WORK TASK ▸ All lines from the one that contains "[00:00:01.00 to 00:00:02.00]" through the close of the entries below are to be repeated exactly, without any pictures.

Dataset entries:
******

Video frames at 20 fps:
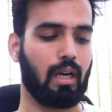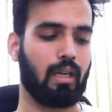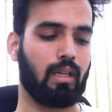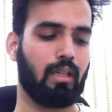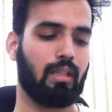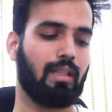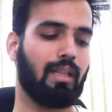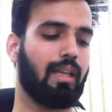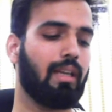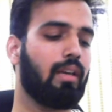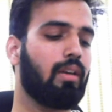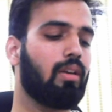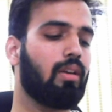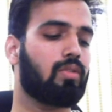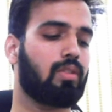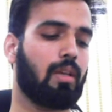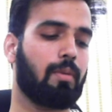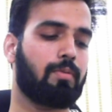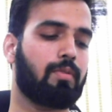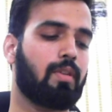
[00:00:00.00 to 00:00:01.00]
and then
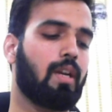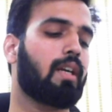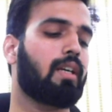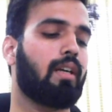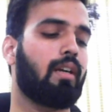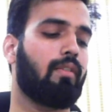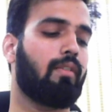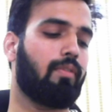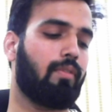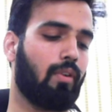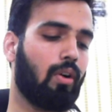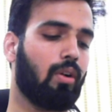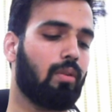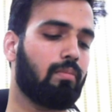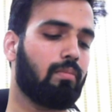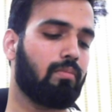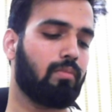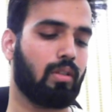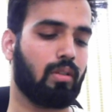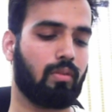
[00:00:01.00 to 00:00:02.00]
you subtract it
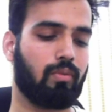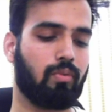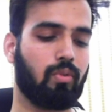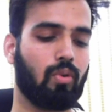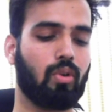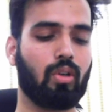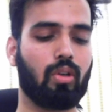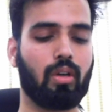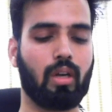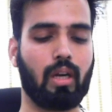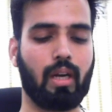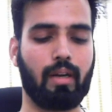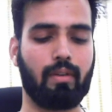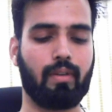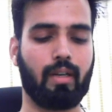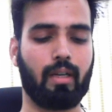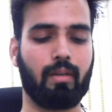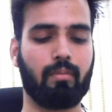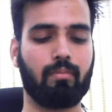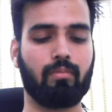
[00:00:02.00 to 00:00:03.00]
from the photon
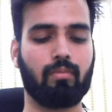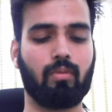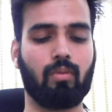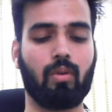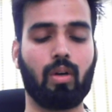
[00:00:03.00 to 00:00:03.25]
lifetime,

******

RESPONSE TO THIS TASK ▸
[00:00:01.00 to 00:00:02.00]
you subtract it
[00:00:02.00 to 00:00:03.00]
from the photon
[00:00:03.00 to 00:00:03.25]
lifetime,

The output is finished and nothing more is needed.